- **THE TASK**
Only the pictures are to be dropped; return all other data below exactly.

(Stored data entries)
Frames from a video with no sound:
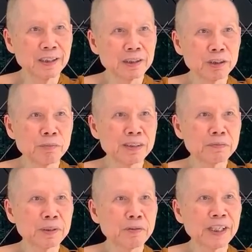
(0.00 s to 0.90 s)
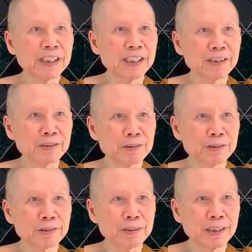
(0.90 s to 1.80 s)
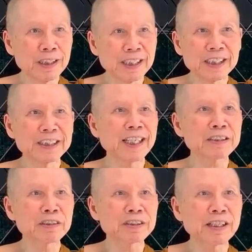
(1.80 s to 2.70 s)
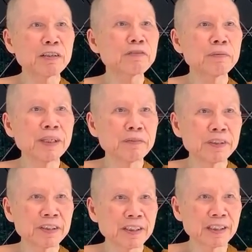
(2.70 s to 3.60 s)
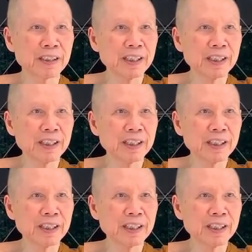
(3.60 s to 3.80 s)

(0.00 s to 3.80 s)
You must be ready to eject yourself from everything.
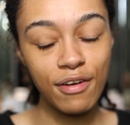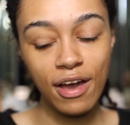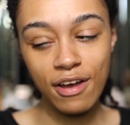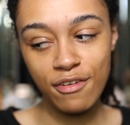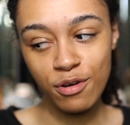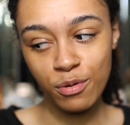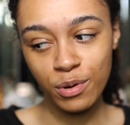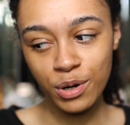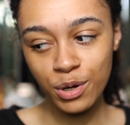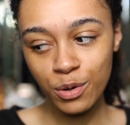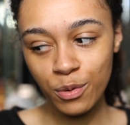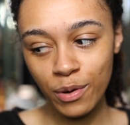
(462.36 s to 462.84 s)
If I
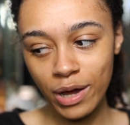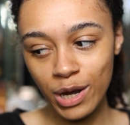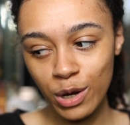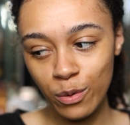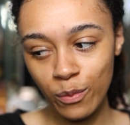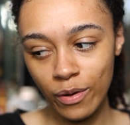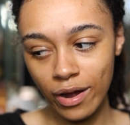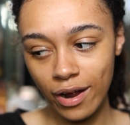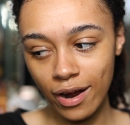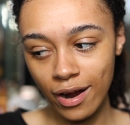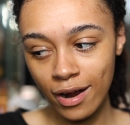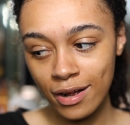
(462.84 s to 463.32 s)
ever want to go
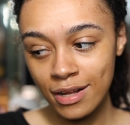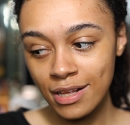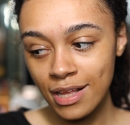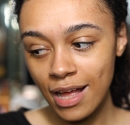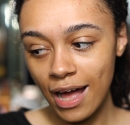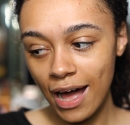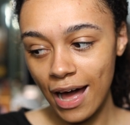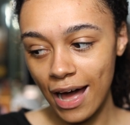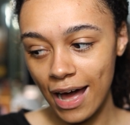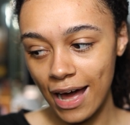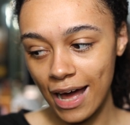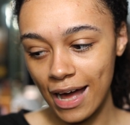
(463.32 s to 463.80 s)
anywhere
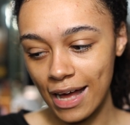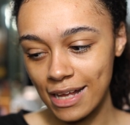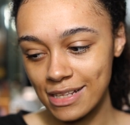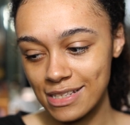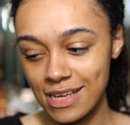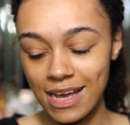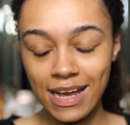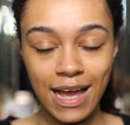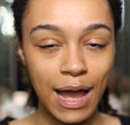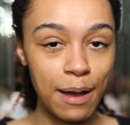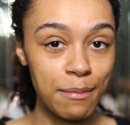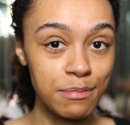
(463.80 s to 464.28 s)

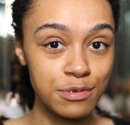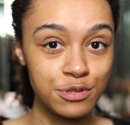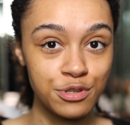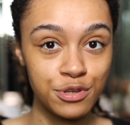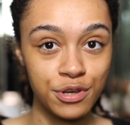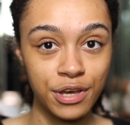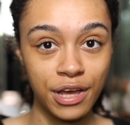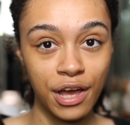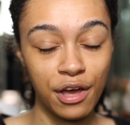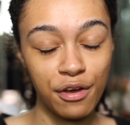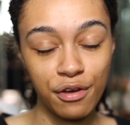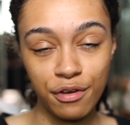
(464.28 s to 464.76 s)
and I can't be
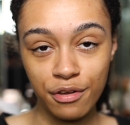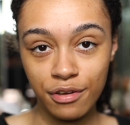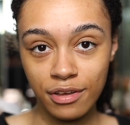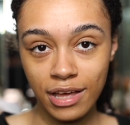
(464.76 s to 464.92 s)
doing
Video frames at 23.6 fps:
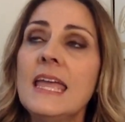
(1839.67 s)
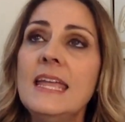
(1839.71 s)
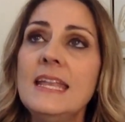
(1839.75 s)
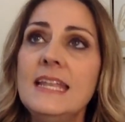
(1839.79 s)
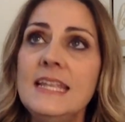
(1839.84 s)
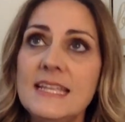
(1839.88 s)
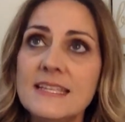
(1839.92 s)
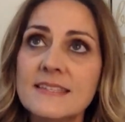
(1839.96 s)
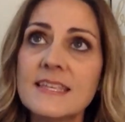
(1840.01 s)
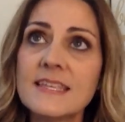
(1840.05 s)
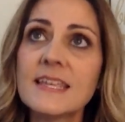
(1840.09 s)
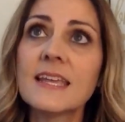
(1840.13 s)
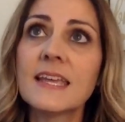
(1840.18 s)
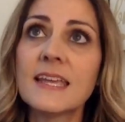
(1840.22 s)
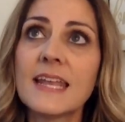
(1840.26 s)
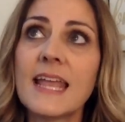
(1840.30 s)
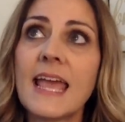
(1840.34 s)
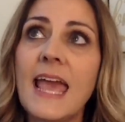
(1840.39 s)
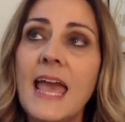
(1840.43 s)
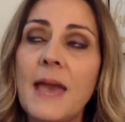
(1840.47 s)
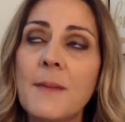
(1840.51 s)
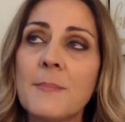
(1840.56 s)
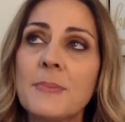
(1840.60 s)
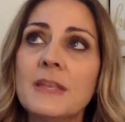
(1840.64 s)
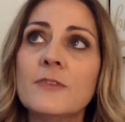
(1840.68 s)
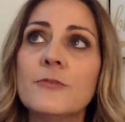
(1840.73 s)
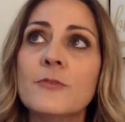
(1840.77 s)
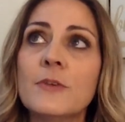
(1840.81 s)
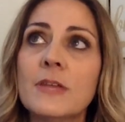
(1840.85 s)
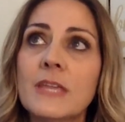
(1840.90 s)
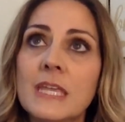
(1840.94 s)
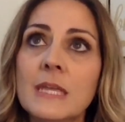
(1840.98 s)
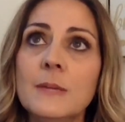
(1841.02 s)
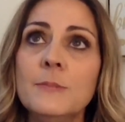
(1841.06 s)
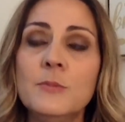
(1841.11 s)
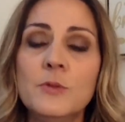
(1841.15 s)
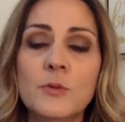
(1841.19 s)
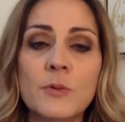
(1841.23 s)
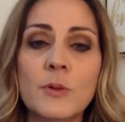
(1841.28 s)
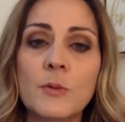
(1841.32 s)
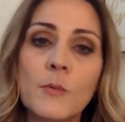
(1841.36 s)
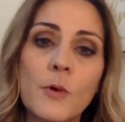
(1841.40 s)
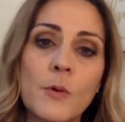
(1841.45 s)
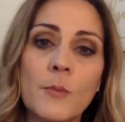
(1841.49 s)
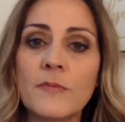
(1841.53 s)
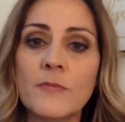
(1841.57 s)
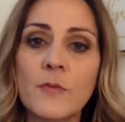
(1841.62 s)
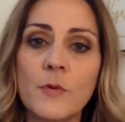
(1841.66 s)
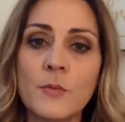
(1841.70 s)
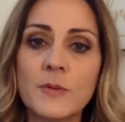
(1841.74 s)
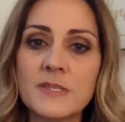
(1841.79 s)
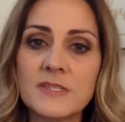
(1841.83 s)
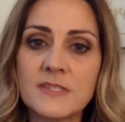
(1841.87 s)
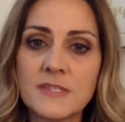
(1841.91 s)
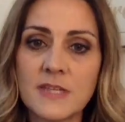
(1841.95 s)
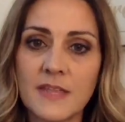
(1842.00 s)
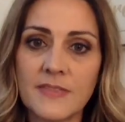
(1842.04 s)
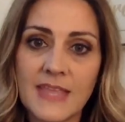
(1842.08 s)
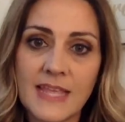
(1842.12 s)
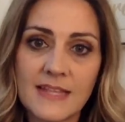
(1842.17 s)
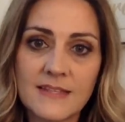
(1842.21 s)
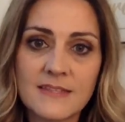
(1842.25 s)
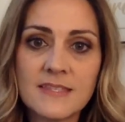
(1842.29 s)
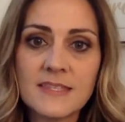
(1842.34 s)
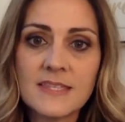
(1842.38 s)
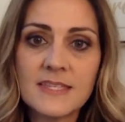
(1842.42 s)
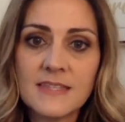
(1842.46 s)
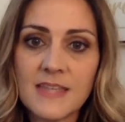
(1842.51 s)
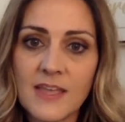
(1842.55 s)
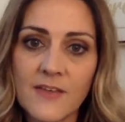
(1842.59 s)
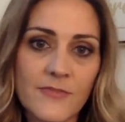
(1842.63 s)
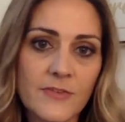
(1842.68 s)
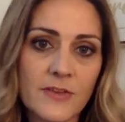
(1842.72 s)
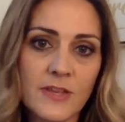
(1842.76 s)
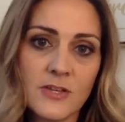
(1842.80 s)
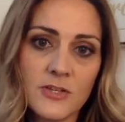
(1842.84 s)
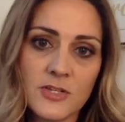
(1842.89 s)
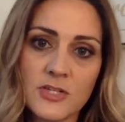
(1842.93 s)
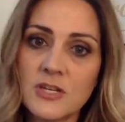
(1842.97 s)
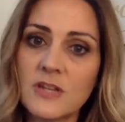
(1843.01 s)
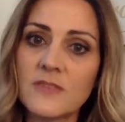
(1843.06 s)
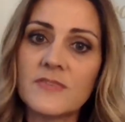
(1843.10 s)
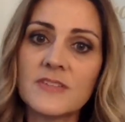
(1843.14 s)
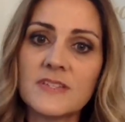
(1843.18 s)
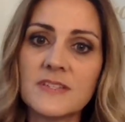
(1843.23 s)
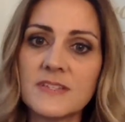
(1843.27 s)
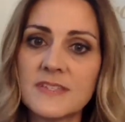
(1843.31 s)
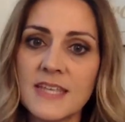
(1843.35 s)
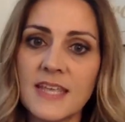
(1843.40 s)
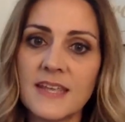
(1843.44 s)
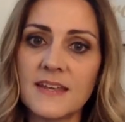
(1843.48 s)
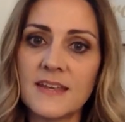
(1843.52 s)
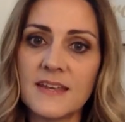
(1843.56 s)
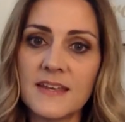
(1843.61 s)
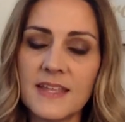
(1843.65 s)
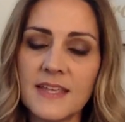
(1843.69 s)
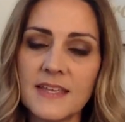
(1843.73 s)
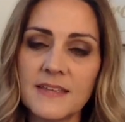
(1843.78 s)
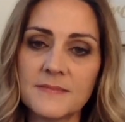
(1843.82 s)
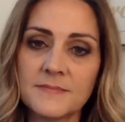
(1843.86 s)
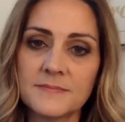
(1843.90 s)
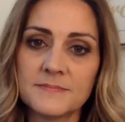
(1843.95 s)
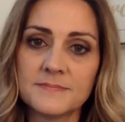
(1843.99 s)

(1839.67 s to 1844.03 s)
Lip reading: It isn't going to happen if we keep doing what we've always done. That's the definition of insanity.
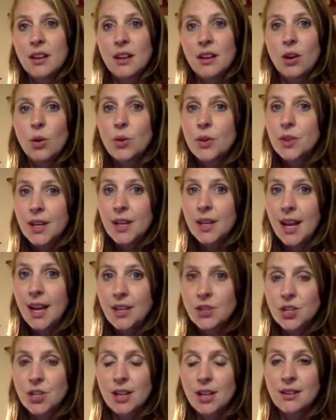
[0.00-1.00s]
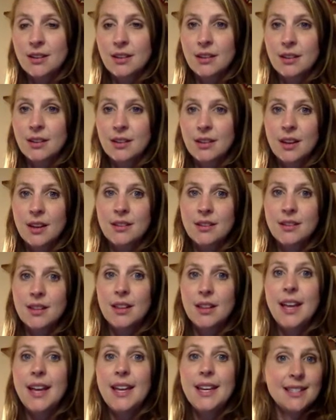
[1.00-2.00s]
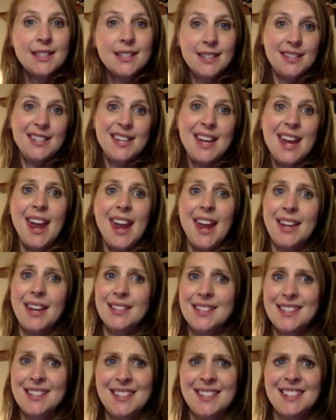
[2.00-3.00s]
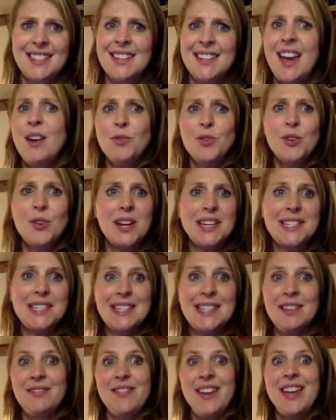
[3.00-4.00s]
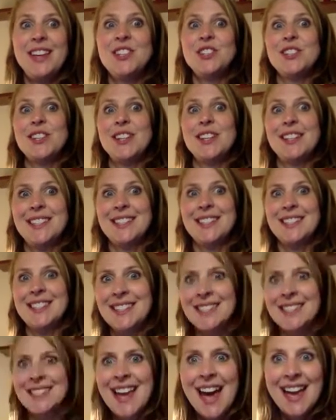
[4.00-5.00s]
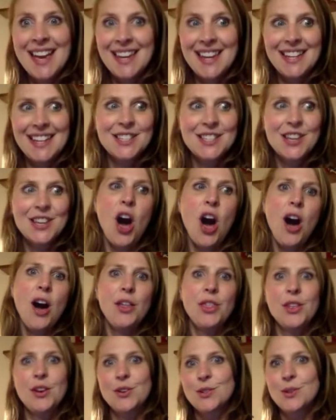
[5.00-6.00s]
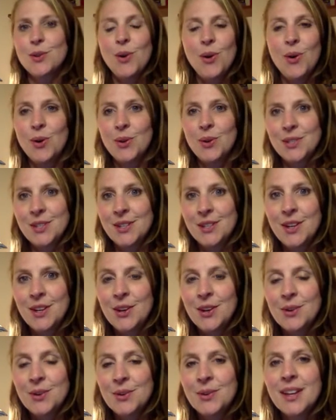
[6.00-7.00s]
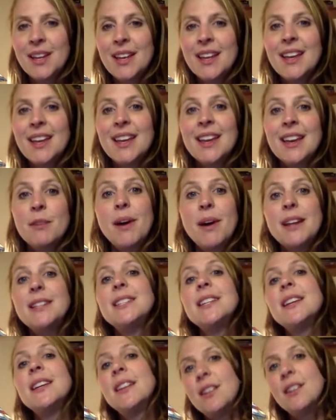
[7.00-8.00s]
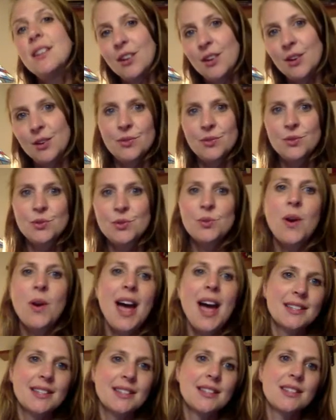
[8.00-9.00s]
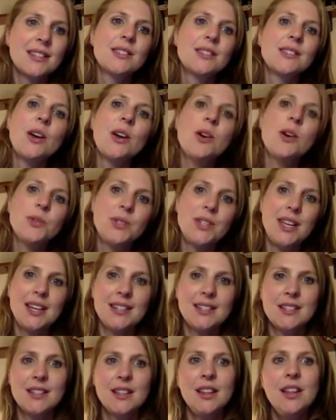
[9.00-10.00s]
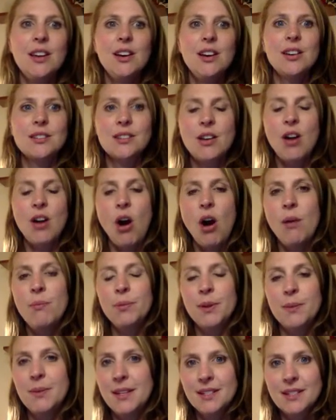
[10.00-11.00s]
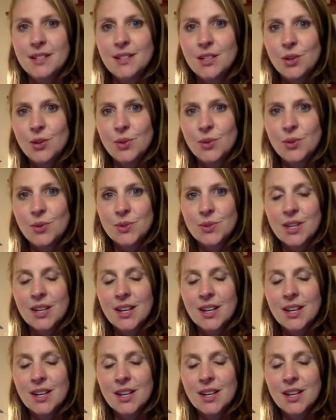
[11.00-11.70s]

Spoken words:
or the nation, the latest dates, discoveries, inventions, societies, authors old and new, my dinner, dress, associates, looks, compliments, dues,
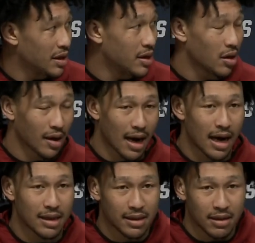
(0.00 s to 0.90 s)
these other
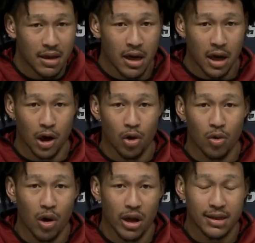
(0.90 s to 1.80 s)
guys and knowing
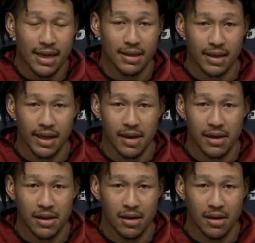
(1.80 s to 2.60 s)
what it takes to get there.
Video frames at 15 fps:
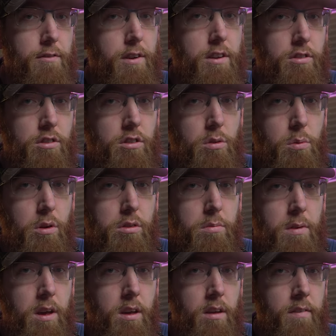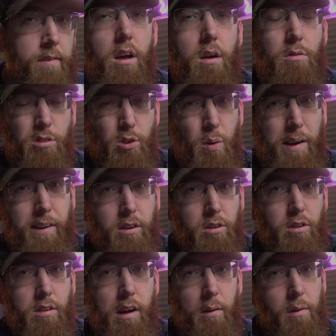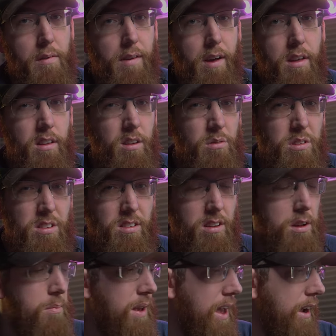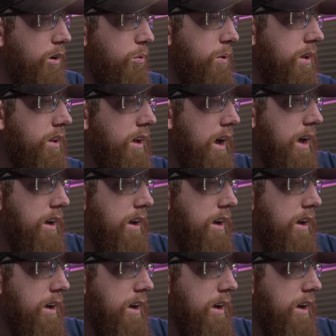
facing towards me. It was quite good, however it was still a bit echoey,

- **FINISHED TASK**
Frames from a video with no sound:
(0.00 s to 0.90 s)
(0.90 s to 1.80 s)
(1.80 s to 2.70 s)
(2.70 s to 3.60 s)
(3.60 s to 3.80 s)

(0.00 s to 3.80 s)
You must be ready to eject yourself from everything.
(462.36 s to 462.84 s)
If I
(462.84 s to 463.32 s)
ever want to go
(463.32 s to 463.80 s)
anywhere
(463.80 s to 464.28 s)

(464.28 s to 464.76 s)
and I can't be
(464.76 s to 464.92 s)
doing
Video frames at 23.6 fps:
(1839.67 s)
(1839.71 s)
(1839.75 s)
(1839.79 s)
(1839.84 s)
(1839.88 s)
(1839.92 s)
(1839.96 s)
(1840.01 s)
(1840.05 s)
(1840.09 s)
(1840.13 s)
(1840.18 s)
(1840.22 s)
(1840.26 s)
(1840.30 s)
(1840.34 s)
(1840.39 s)
(1840.43 s)
(1840.47 s)
(1840.51 s)
(1840.56 s)
(1840.60 s)
(1840.64 s)
(1840.68 s)
(1840.73 s)
(1840.77 s)
(1840.81 s)
(1840.85 s)
(1840.90 s)
(1840.94 s)
(1840.98 s)
(1841.02 s)
(1841.06 s)
(1841.11 s)
(1841.15 s)
(1841.19 s)
(1841.23 s)
(1841.28 s)
(1841.32 s)
(1841.36 s)
(1841.40 s)
(1841.45 s)
(1841.49 s)
(1841.53 s)
(1841.57 s)
(1841.62 s)
(1841.66 s)
(1841.70 s)
(1841.74 s)
(1841.79 s)
(1841.83 s)
(1841.87 s)
(1841.91 s)
(1841.95 s)
(1842.00 s)
(1842.04 s)
(1842.08 s)
(1842.12 s)
(1842.17 s)
(1842.21 s)
(1842.25 s)
(1842.29 s)
(1842.34 s)
(1842.38 s)
(1842.42 s)
(1842.46 s)
(1842.51 s)
(1842.55 s)
(1842.59 s)
(1842.63 s)
(1842.68 s)
(1842.72 s)
(1842.76 s)
(1842.80 s)
(1842.84 s)
(1842.89 s)
(1842.93 s)
(1842.97 s)
(1843.01 s)
(1843.06 s)
(1843.10 s)
(1843.14 s)
(1843.18 s)
(1843.23 s)
(1843.27 s)
(1843.31 s)
(1843.35 s)
(1843.40 s)
(1843.44 s)
(1843.48 s)
(1843.52 s)
(1843.56 s)
(1843.61 s)
(1843.65 s)
(1843.69 s)
(1843.73 s)
(1843.78 s)
(1843.82 s)
(1843.86 s)
(1843.90 s)
(1843.95 s)
(1843.99 s)

(1839.67 s to 1844.03 s)
Lip reading: It isn't going to happen if we keep doing what we've always done. That's the definition of insanity.
[0.00-1.00s]
[1.00-2.00s]
[2.00-3.00s]
[3.00-4.00s]
[4.00-5.00s]
[5.00-6.00s]
[6.00-7.00s]
[7.00-8.00s]
[8.00-9.00s]
[9.00-10.00s]
[10.00-11.00s]
[11.00-11.70s]

Spoken words:
or the nation, the latest dates, discoveries, inventions, societies, authors old and new, my dinner, dress, associates, looks, compliments, dues,
(0.00 s to 0.90 s)
these other
(0.90 s to 1.80 s)
guys and knowing
(1.80 s to 2.60 s)
what it takes to get there.
Video frames at 15 fps:
facing towards me. It was quite good, however it was still a bit echoey,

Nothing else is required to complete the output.